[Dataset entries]
____

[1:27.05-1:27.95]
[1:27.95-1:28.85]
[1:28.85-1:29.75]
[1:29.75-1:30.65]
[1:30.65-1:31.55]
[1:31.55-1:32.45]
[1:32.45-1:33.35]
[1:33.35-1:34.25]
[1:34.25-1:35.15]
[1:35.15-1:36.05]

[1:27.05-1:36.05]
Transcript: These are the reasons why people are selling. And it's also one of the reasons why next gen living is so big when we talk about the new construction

____

● **Problem requirements**: The line containing "[1:28.85-1:29.75]" and all lines after it, through the end of the entries above, are to be returned exactly and alone.

● **Task output**:
[1:28.85-1:29.75]
[1:29.75-1:30.65]
[1:30.65-1:31.55]
[1:31.55-1:32.45]
[1:32.45-1:33.35]
[1:33.35-1:34.25]
[1:34.25-1:35.15]
[1:35.15-1:36.05]

[1:27.05-1:36.05]
Transcript: These are the reasons why people are selling. And it's also one of the reasons why next gen living is so big when we talk about the new construction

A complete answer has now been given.